Please give back word for word the lines below, from the first one through the one with "[29:55.70-29:56.70]".
*** Begin section ***
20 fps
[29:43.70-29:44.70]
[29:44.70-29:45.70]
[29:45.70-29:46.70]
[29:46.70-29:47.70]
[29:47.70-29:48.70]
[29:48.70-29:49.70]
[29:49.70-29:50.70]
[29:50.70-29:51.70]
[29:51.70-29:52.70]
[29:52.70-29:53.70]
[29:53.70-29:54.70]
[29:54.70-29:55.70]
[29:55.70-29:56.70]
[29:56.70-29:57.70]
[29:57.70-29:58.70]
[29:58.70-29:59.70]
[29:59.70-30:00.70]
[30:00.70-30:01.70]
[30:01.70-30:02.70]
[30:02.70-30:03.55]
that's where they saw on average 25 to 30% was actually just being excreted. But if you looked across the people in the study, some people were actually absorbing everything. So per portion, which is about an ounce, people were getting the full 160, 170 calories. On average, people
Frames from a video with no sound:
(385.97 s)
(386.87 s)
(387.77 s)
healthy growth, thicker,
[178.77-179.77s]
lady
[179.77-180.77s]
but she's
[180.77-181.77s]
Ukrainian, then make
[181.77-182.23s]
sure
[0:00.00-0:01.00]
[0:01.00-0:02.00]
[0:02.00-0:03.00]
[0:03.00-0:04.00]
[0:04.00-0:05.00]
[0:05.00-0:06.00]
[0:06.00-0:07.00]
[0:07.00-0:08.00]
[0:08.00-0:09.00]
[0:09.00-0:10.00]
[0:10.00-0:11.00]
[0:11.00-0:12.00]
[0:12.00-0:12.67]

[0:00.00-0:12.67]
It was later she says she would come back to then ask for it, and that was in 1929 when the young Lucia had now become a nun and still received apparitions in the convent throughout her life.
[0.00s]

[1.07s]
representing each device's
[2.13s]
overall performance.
*** End section ***
**Response**
20 fps
[29:43.70-29:44.70]
[29:44.70-29:45.70]
[29:45.70-29:46.70]
[29:46.70-29:47.70]
[29:47.70-29:48.70]
[29:48.70-29:49.70]
[29:49.70-29:50.70]
[29:50.70-29:51.70]
[29:51.70-29:52.70]
[29:52.70-29:53.70]
[29:53.70-29:54.70]
[29:54.70-29:55.70]
[29:55.70-29:56.70]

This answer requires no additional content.